Он направился к металлическому сейфу в углу, открыл его и достал два тяжёлых браслета из тусклой, серой стали, испещрённой рунами. Вячеслав, тоже поднявшись, молча взял их. Его пальцы, привыкшие к работе с энергией, ощущали исходящий от них холод, подавляющий любую магию.
— Пойдём, поздороваемся с гением, — пробормотал Леонид, проверяя крепление электрошокера на поясе.
— Только постарайся его не сломать, — тихо ответил Вячеслав, направляясь к выходу. — Хорошие врачи нынче редкость.
— А плохие начальники на каждом шагу, — закончил за него Леонид, и они вышли в гулкий подвальный коридор.
Они вышли из комнаты наблюдения и бесшумно двинулись по гулким подвальным коридорам к служебному лифту. По пути Леонид не отрывал взгляда от телефона — тёмный силуэт в ординаторской не двигался.
— Странно, что он даже не шевелится, — заметил Вячеслав, когда двери лифта с шипением открылись.
— Может, задремал, — пожал плечами Леонид. — После такого дня любой бы вырубился. Тем лучше для нас.
Они поднялись на нужный этаж. Ночные коридоры отделения были пусты, только дежурная медсестра дремала на посту в дальнем конце, уронив голову на журнал. Тишину нарушало лишь монотонное гудение вентиляции.
— Тихо, — прошептал Леонид, когда они подошли к двери ординаторской. Он двигался с грацией хищника, совершенно несвойственной его массивной фигуре.

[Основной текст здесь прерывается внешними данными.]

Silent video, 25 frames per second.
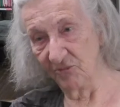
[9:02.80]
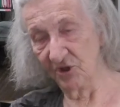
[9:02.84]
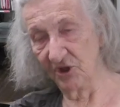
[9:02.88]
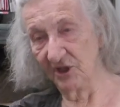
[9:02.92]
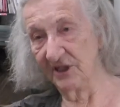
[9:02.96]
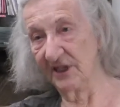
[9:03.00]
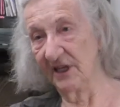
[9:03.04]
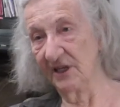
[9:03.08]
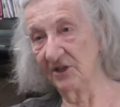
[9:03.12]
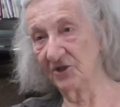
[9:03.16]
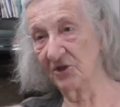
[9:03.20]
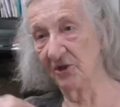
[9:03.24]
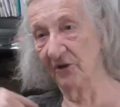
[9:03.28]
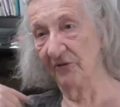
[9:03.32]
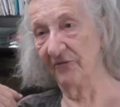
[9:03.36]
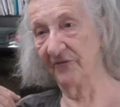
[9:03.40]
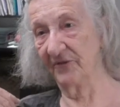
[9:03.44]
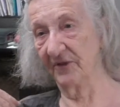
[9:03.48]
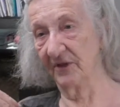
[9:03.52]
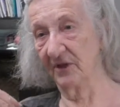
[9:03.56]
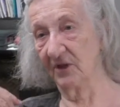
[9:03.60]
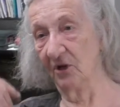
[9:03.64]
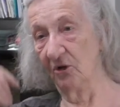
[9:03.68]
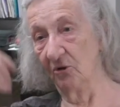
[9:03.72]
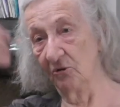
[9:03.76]
she takes off
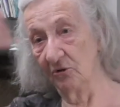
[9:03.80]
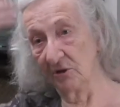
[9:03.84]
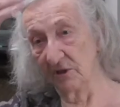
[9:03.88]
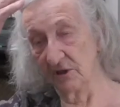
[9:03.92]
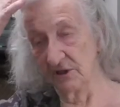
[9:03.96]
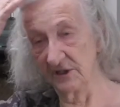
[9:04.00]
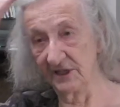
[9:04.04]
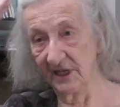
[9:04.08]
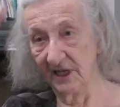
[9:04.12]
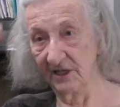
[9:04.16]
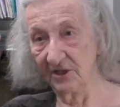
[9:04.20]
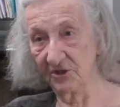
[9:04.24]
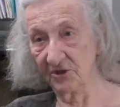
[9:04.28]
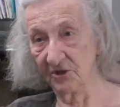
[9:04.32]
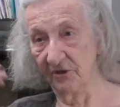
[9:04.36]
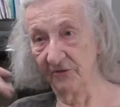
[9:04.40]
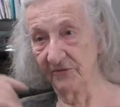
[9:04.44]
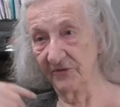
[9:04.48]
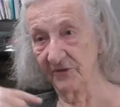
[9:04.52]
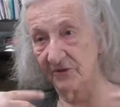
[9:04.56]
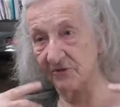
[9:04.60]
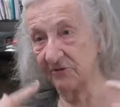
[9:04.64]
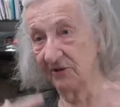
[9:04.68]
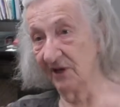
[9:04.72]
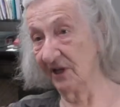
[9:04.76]
the cloak and takes
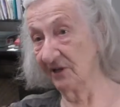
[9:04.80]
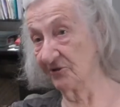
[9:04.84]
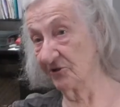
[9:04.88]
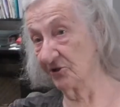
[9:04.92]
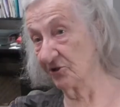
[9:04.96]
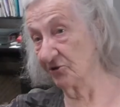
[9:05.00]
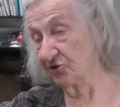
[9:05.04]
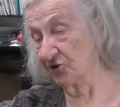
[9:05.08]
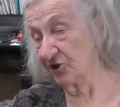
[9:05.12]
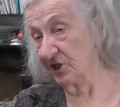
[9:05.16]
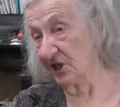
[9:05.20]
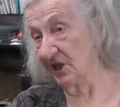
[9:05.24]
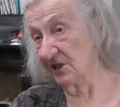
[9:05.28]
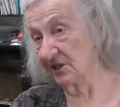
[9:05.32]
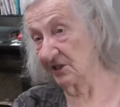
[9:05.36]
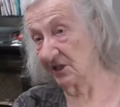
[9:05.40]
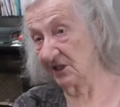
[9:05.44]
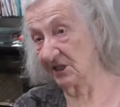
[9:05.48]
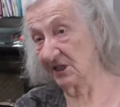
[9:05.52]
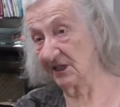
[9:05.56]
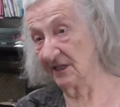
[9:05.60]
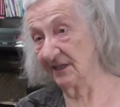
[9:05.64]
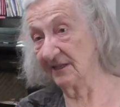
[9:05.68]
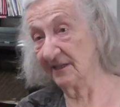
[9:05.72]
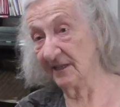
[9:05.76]
off the crown. So she has a
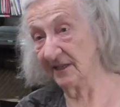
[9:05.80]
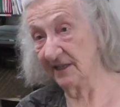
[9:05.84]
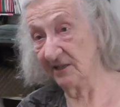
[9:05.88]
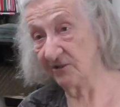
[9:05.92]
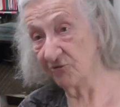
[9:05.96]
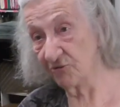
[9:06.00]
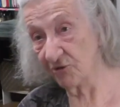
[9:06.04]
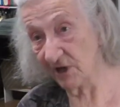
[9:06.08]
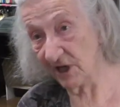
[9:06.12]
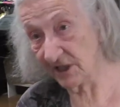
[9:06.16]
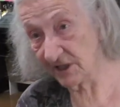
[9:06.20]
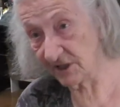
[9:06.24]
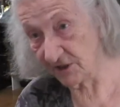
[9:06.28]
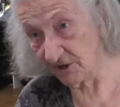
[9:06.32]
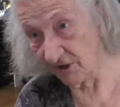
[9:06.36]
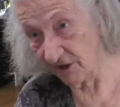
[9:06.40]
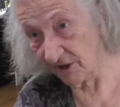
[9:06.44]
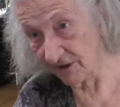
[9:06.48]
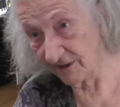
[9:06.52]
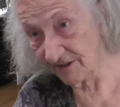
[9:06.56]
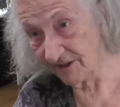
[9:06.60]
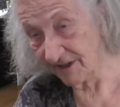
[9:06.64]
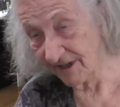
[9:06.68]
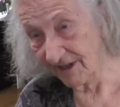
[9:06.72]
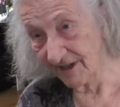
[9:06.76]
slinky dress
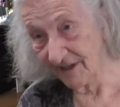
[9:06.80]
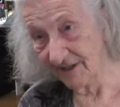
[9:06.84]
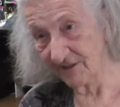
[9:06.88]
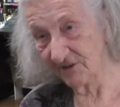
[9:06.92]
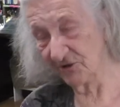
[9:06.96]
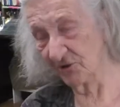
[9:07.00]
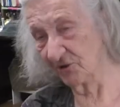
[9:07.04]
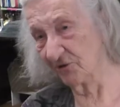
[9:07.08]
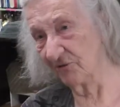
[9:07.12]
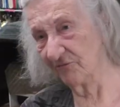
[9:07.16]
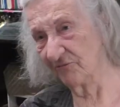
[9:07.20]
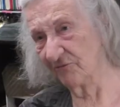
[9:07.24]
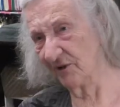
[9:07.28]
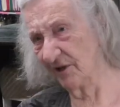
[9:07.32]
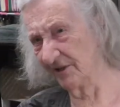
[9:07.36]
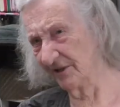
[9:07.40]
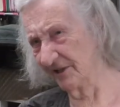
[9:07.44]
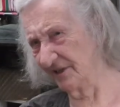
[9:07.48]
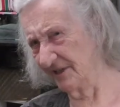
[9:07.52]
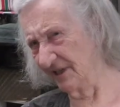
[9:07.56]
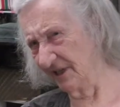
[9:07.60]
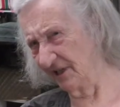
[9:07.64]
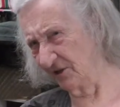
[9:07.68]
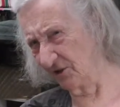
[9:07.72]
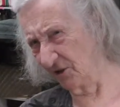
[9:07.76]
on, sort of
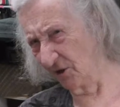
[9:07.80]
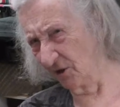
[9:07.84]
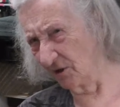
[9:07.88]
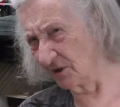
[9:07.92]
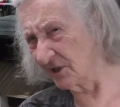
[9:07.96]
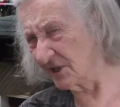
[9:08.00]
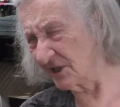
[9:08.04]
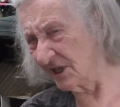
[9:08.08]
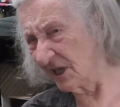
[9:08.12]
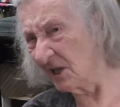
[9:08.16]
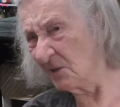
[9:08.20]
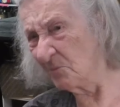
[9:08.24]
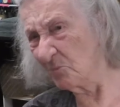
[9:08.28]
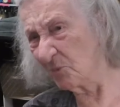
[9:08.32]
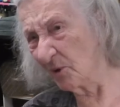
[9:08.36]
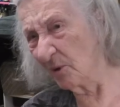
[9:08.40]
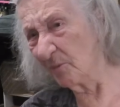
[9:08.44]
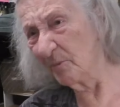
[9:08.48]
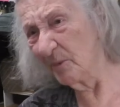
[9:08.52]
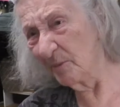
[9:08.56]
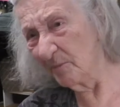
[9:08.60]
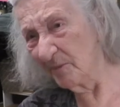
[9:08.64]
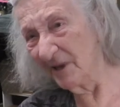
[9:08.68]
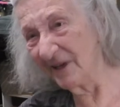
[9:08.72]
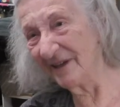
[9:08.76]
rather décolleté
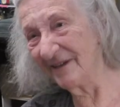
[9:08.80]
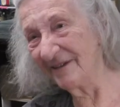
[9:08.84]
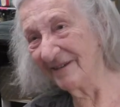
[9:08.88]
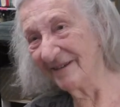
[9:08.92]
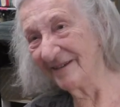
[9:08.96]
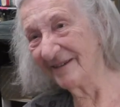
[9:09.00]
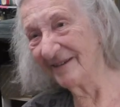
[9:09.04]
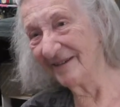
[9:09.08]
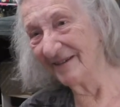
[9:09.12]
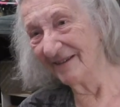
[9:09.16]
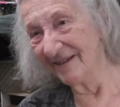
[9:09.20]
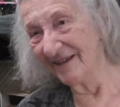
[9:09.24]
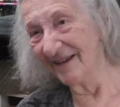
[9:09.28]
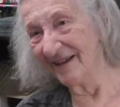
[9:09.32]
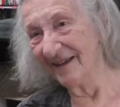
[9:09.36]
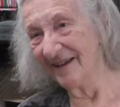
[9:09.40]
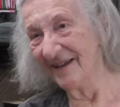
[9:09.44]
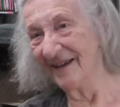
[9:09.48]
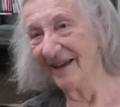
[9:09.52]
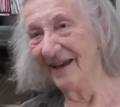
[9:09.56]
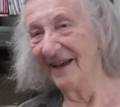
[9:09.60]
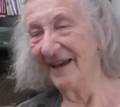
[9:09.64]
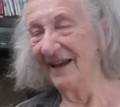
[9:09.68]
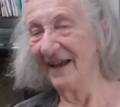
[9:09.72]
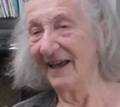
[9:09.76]
probably.
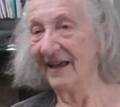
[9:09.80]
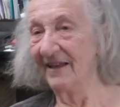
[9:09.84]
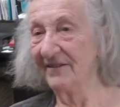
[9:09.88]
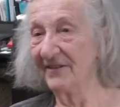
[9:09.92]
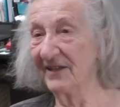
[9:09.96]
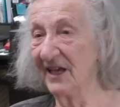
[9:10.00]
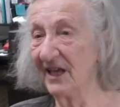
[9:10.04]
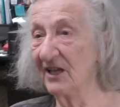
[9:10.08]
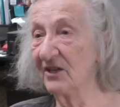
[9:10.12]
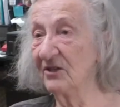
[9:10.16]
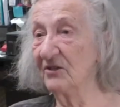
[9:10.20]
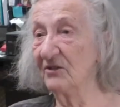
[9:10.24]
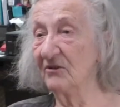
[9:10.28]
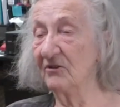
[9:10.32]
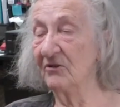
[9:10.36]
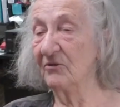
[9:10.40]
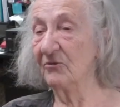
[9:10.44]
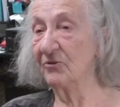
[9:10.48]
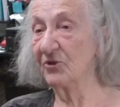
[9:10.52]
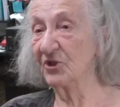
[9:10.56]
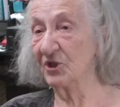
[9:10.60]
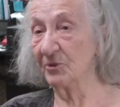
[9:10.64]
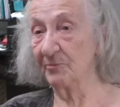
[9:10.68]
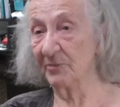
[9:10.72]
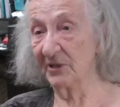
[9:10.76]
Uh-huh. And
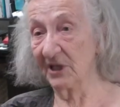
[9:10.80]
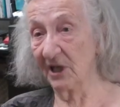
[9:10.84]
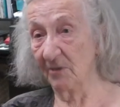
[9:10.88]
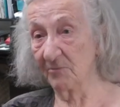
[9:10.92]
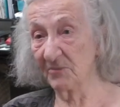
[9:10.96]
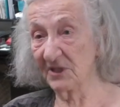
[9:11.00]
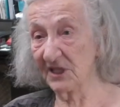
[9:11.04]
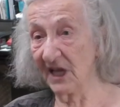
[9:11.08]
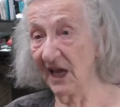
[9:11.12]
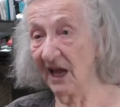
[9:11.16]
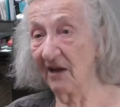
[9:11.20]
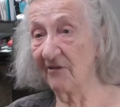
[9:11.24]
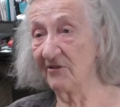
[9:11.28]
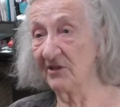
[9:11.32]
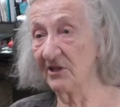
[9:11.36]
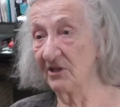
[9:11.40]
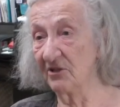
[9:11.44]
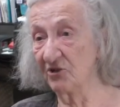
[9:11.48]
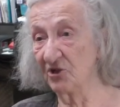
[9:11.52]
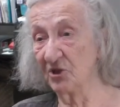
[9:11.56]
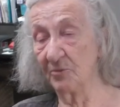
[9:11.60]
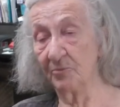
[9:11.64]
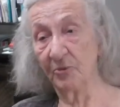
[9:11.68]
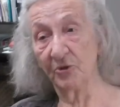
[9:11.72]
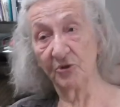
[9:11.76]
then she becomes
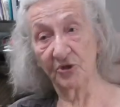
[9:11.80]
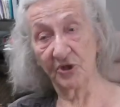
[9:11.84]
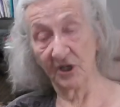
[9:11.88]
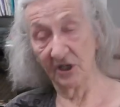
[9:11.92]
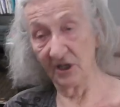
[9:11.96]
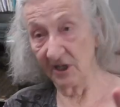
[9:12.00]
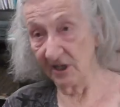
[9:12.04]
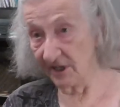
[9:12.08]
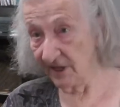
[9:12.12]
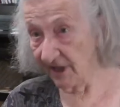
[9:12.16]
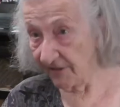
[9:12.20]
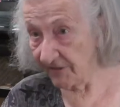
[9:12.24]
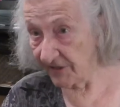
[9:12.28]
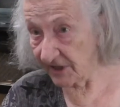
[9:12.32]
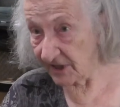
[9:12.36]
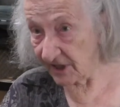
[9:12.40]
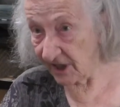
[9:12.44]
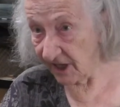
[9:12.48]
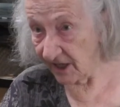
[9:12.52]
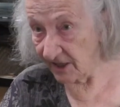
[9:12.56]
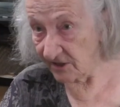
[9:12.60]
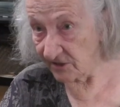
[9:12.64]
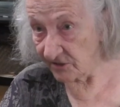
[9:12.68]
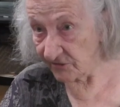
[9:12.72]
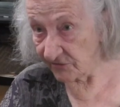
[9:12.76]
Harriet. She puts on another
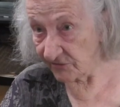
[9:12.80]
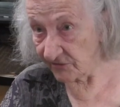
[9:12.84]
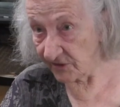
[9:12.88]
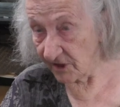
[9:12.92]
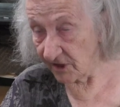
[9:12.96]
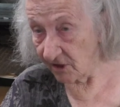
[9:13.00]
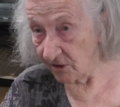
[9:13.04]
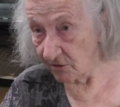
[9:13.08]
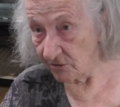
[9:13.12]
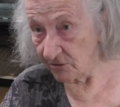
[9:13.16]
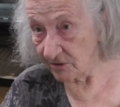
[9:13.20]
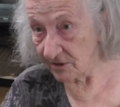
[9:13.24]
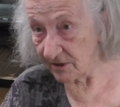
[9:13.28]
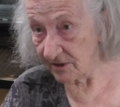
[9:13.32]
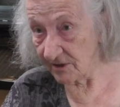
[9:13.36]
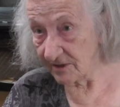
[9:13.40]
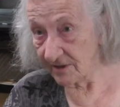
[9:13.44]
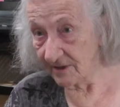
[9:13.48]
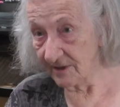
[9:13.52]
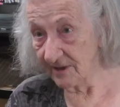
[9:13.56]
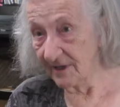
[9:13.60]
kind of cloak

Вячеслав кивнул и достал из-за пояса свёрток. Развернув его, он явил чёрный мешок из плотной, грубой ткани, прошитой тускло поблёскивающими серебряными нитями — стандартное средство для быстрой нейтрализации магов.
Они замерли у двери, как два волка перед прыжком на спящую жертву. План был прост и надёжен, как имперский штык.
Леонид бесшумно повернул ручку. Дверь в ординаторскую открылась без единого скрипа — петли в элитной клинике регулярно смазывали.
Фигура за креслом не шевелилась. Затылок с тёмными, растрёпанными волосами чётко выделялся в круге света от настольной лампы. Идеальная цель.
Охранники переглянулись и коротко кивнули друг другу. Леонид, затаив дыхание, начал обходить кресло слева, его тяжёлые ботинки не издавали ни звука на больничном линолеуме. Вячеслав двинулся справа, уже разворачивая чёрный антимагический мешок.
На счёт «три» Вячеслав резким, отточенным движением набросил мешок на голову сидящего.
В тот самый момент, когда плотная ткань коснулась волос, в ординаторской погас свет.
Не просто погас. Полная, абсолютная, чернильная темнота накрыла помещение, как будто кто-то выключил не только лампы, но и сам свет.
И в этой неестественной тишине раздался нечеловеческий вой.
Это был не крик боли или ярости. Это был звук, от которого кровь стыла в жилах. И звучал он прямо у них в головах.